Task brief>
Restate word for word all of the lines below, with each image left out.

=== Information given ===

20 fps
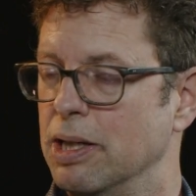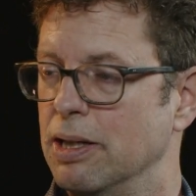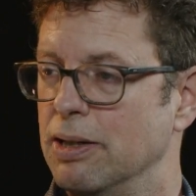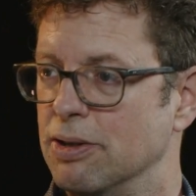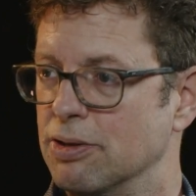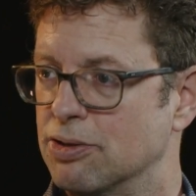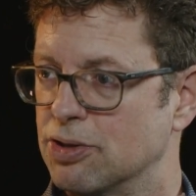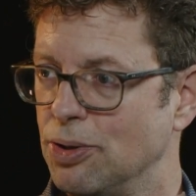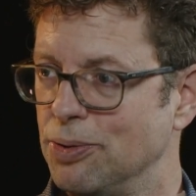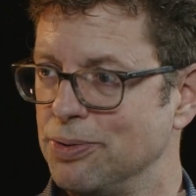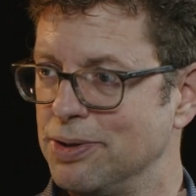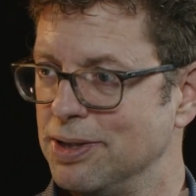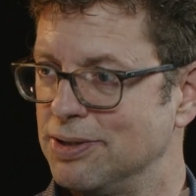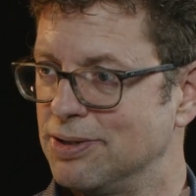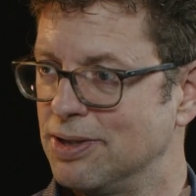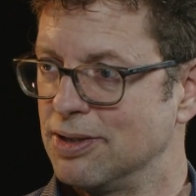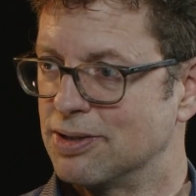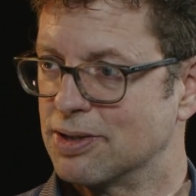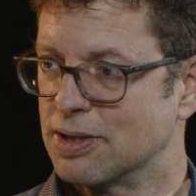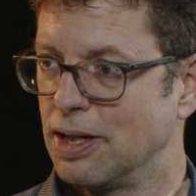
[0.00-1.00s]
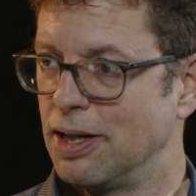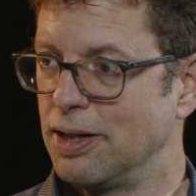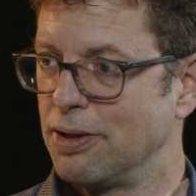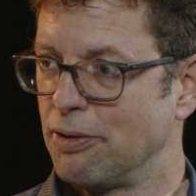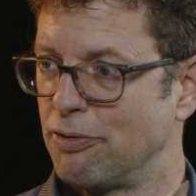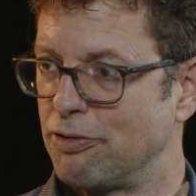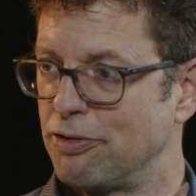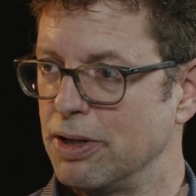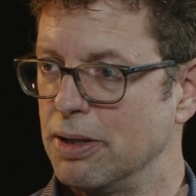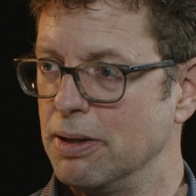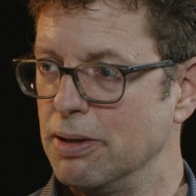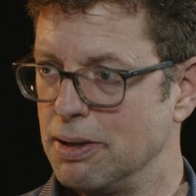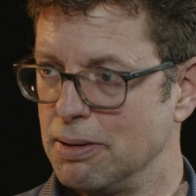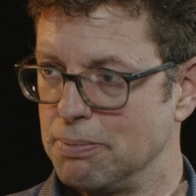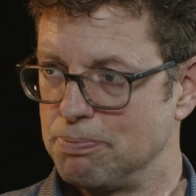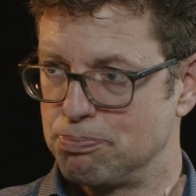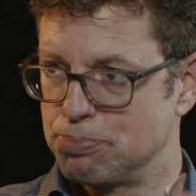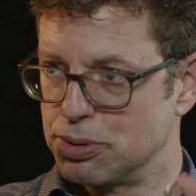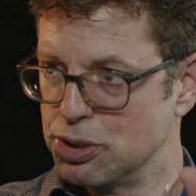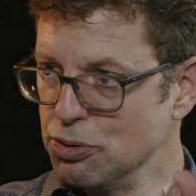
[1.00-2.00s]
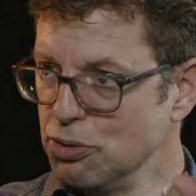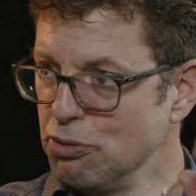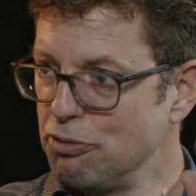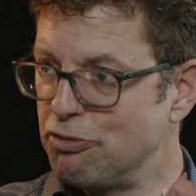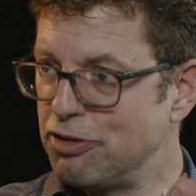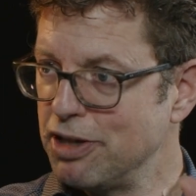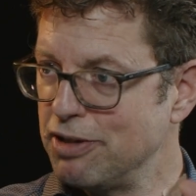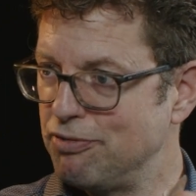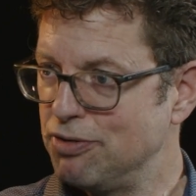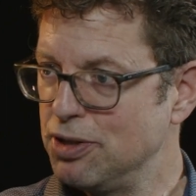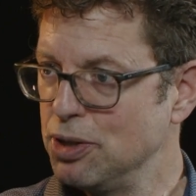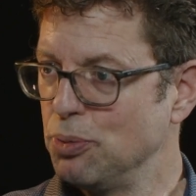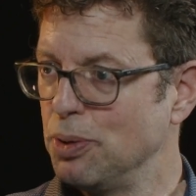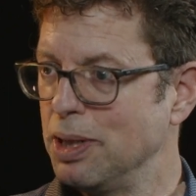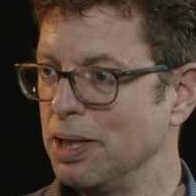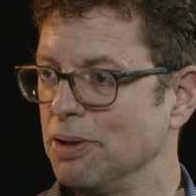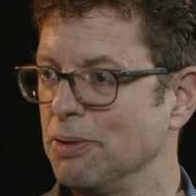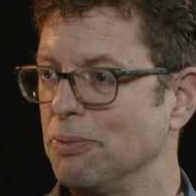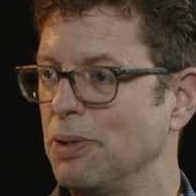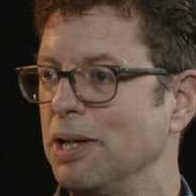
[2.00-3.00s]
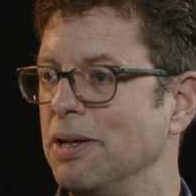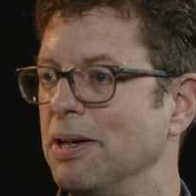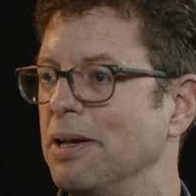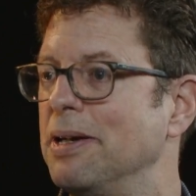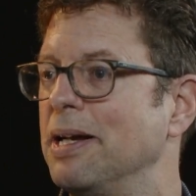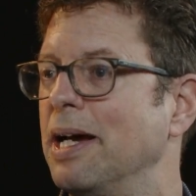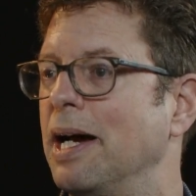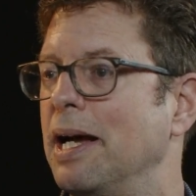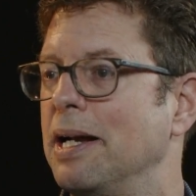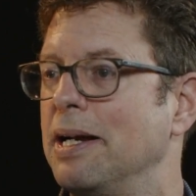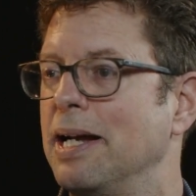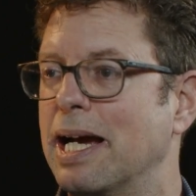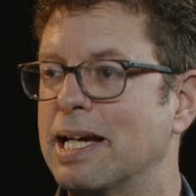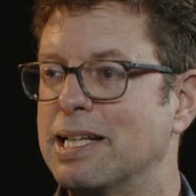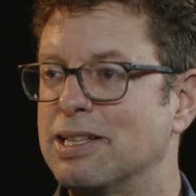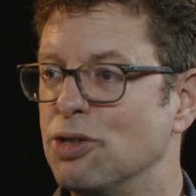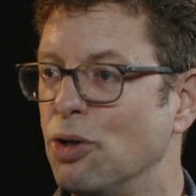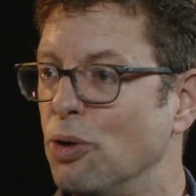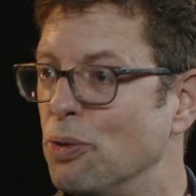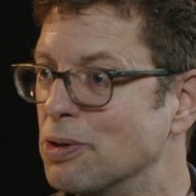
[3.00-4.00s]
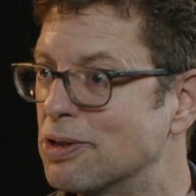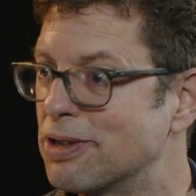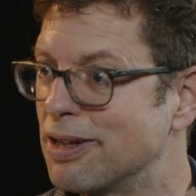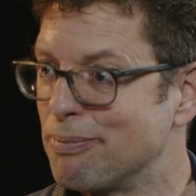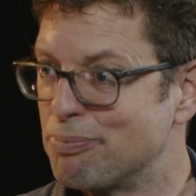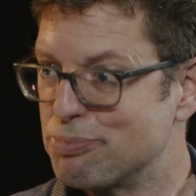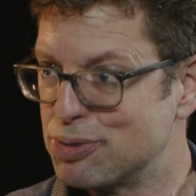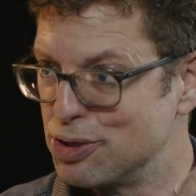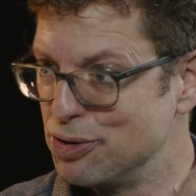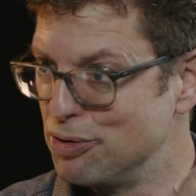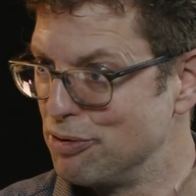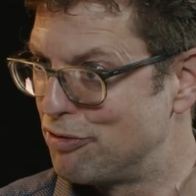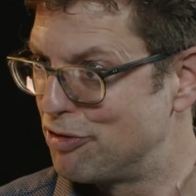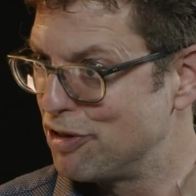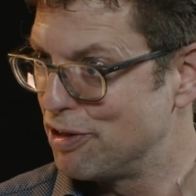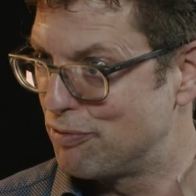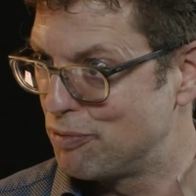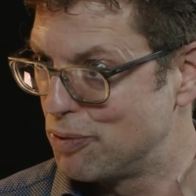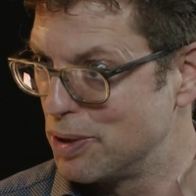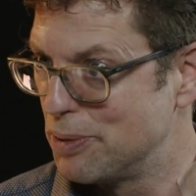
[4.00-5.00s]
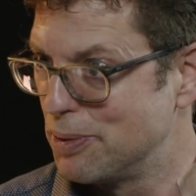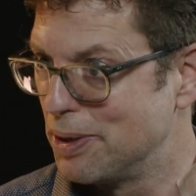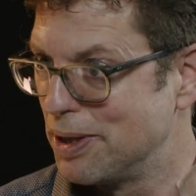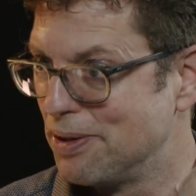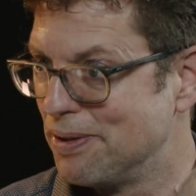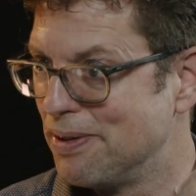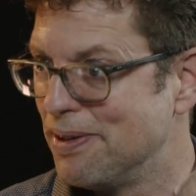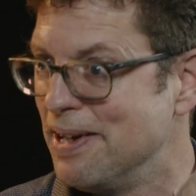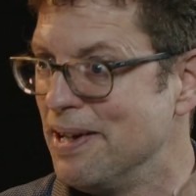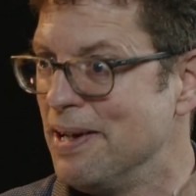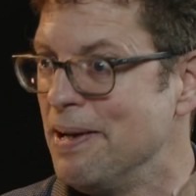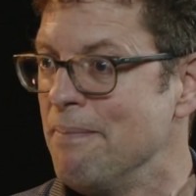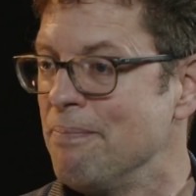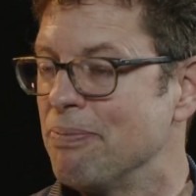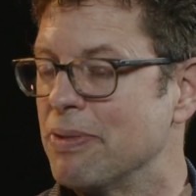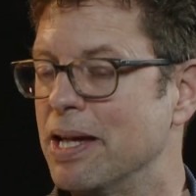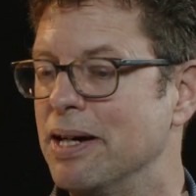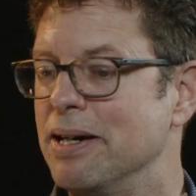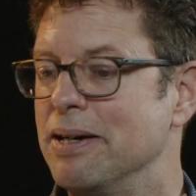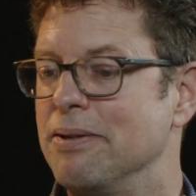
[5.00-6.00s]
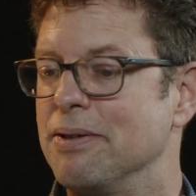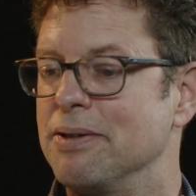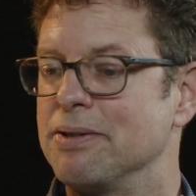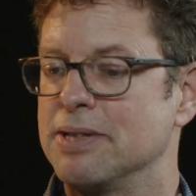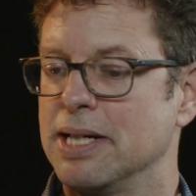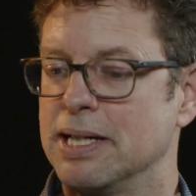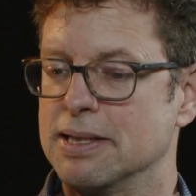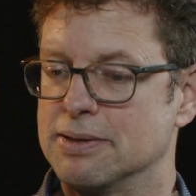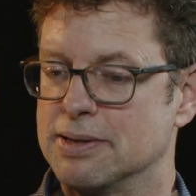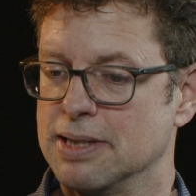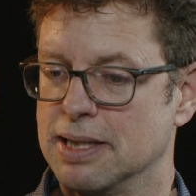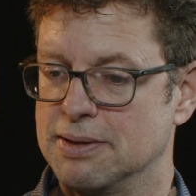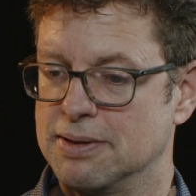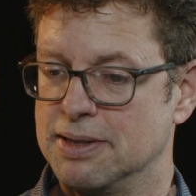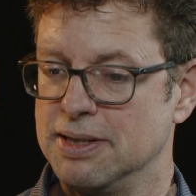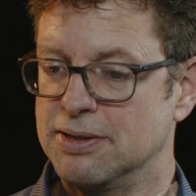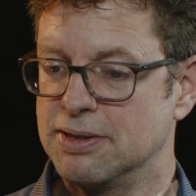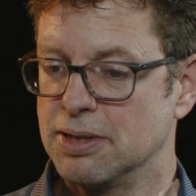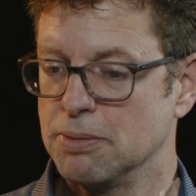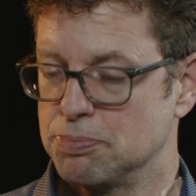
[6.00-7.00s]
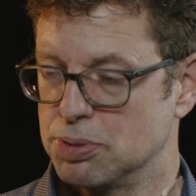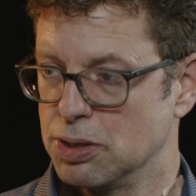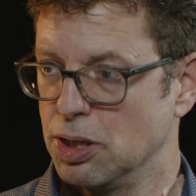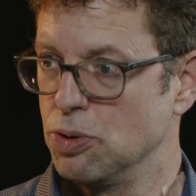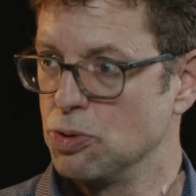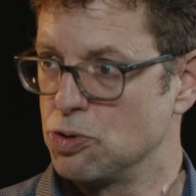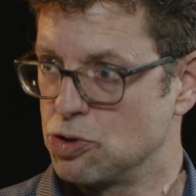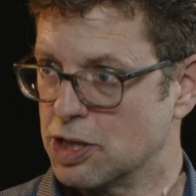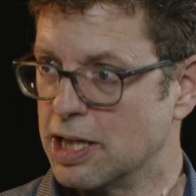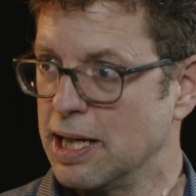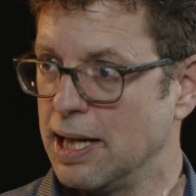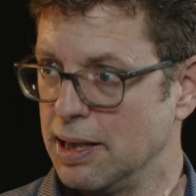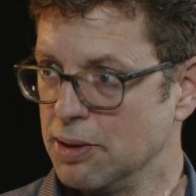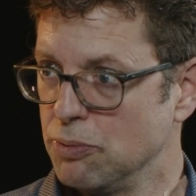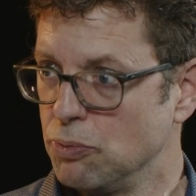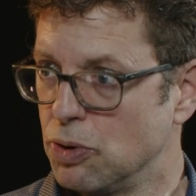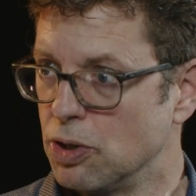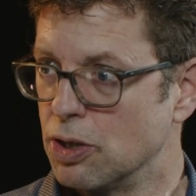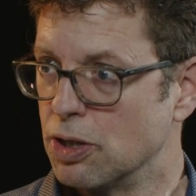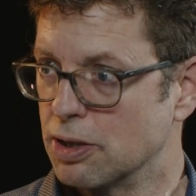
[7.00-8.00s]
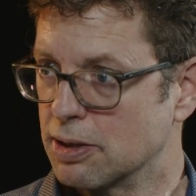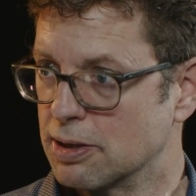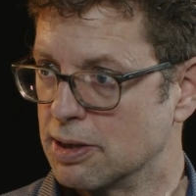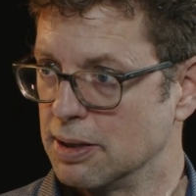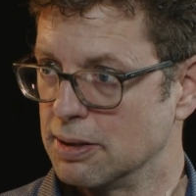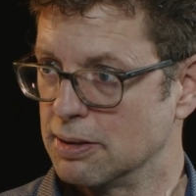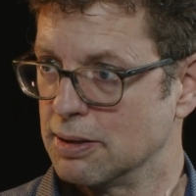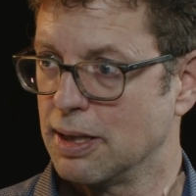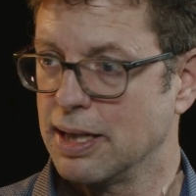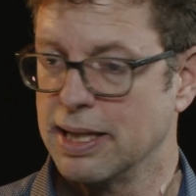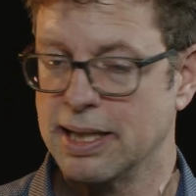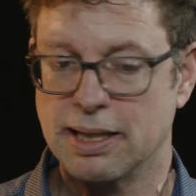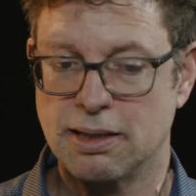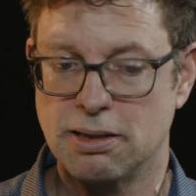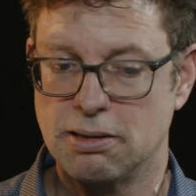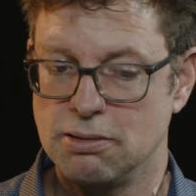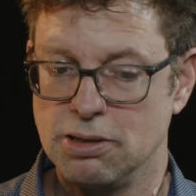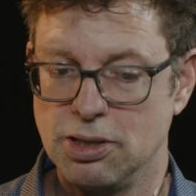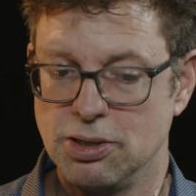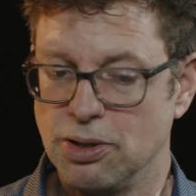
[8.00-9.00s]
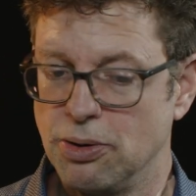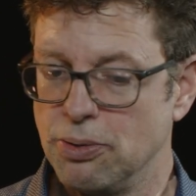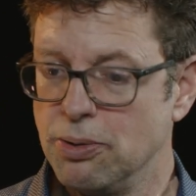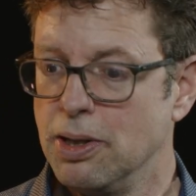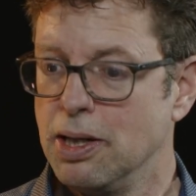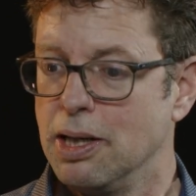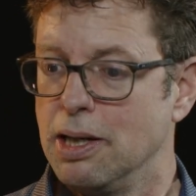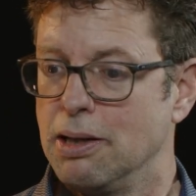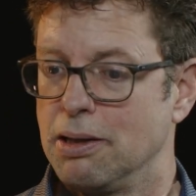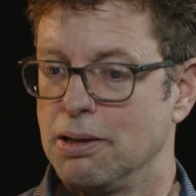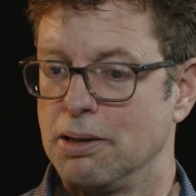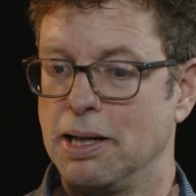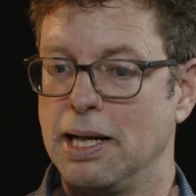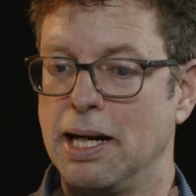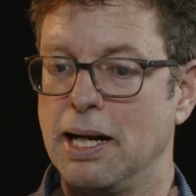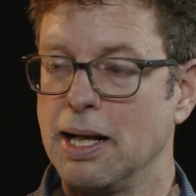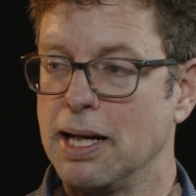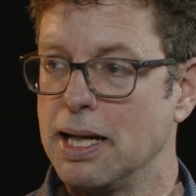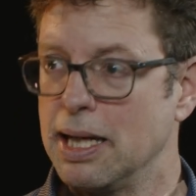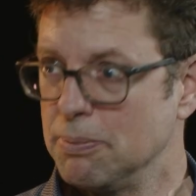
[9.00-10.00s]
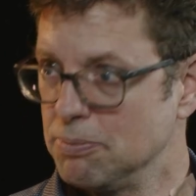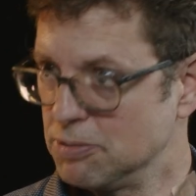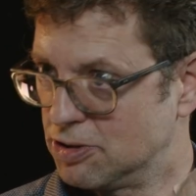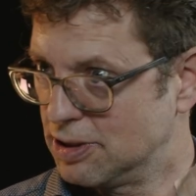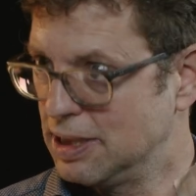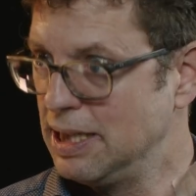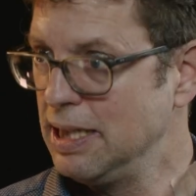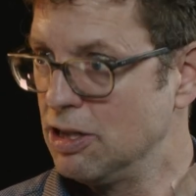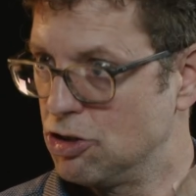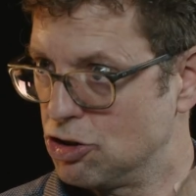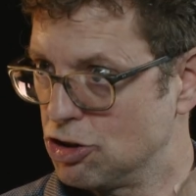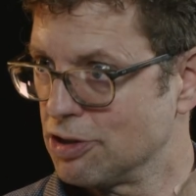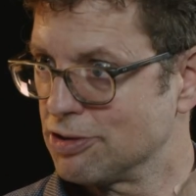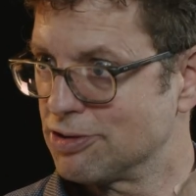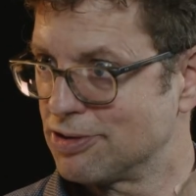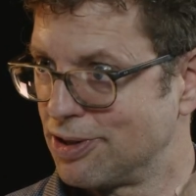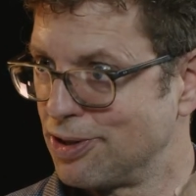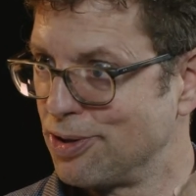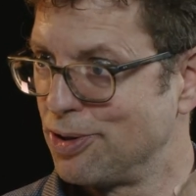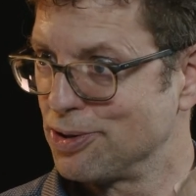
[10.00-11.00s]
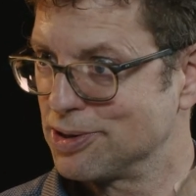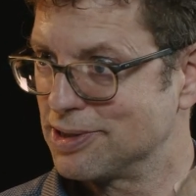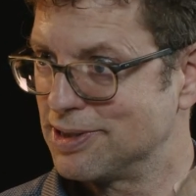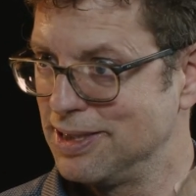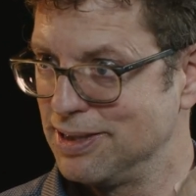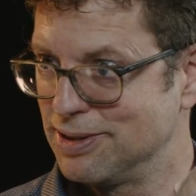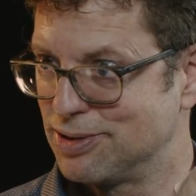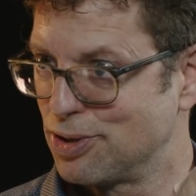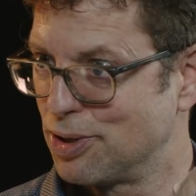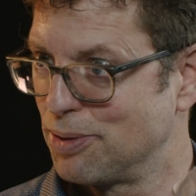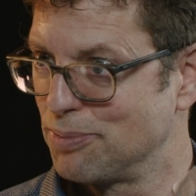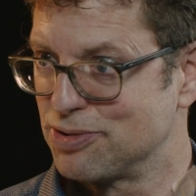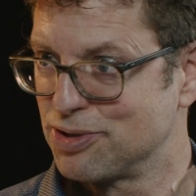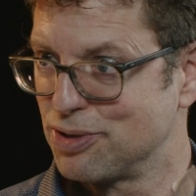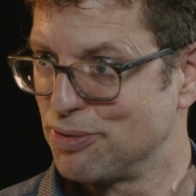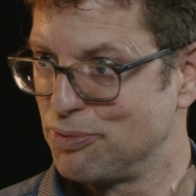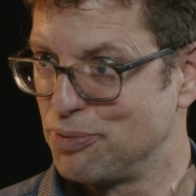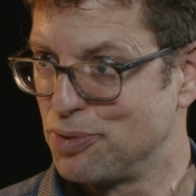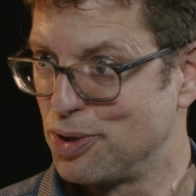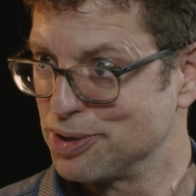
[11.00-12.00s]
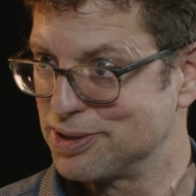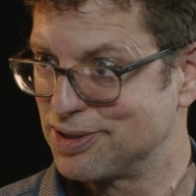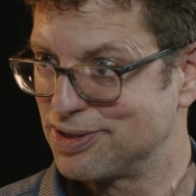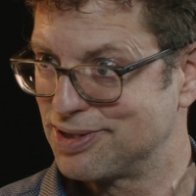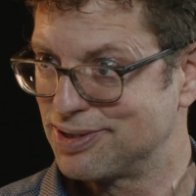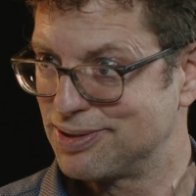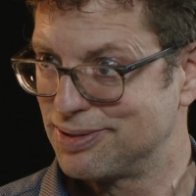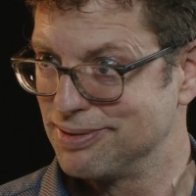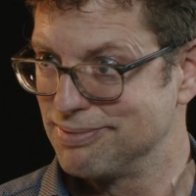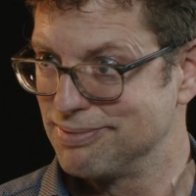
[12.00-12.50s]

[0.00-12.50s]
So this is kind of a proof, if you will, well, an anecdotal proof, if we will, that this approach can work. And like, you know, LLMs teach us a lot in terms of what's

===

Your solution>
20 fps
[0.00-1.00s]
[1.00-2.00s]
[2.00-3.00s]
[3.00-4.00s]
[4.00-5.00s]
[5.00-6.00s]
[6.00-7.00s]
[7.00-8.00s]
[8.00-9.00s]
[9.00-10.00s]
[10.00-11.00s]
[11.00-12.00s]
[12.00-12.50s]

[0.00-12.50s]
So this is kind of a proof, if you will, well, an anecdotal proof, if we will, that this approach can work. And like, you know, LLMs teach us a lot in terms of what's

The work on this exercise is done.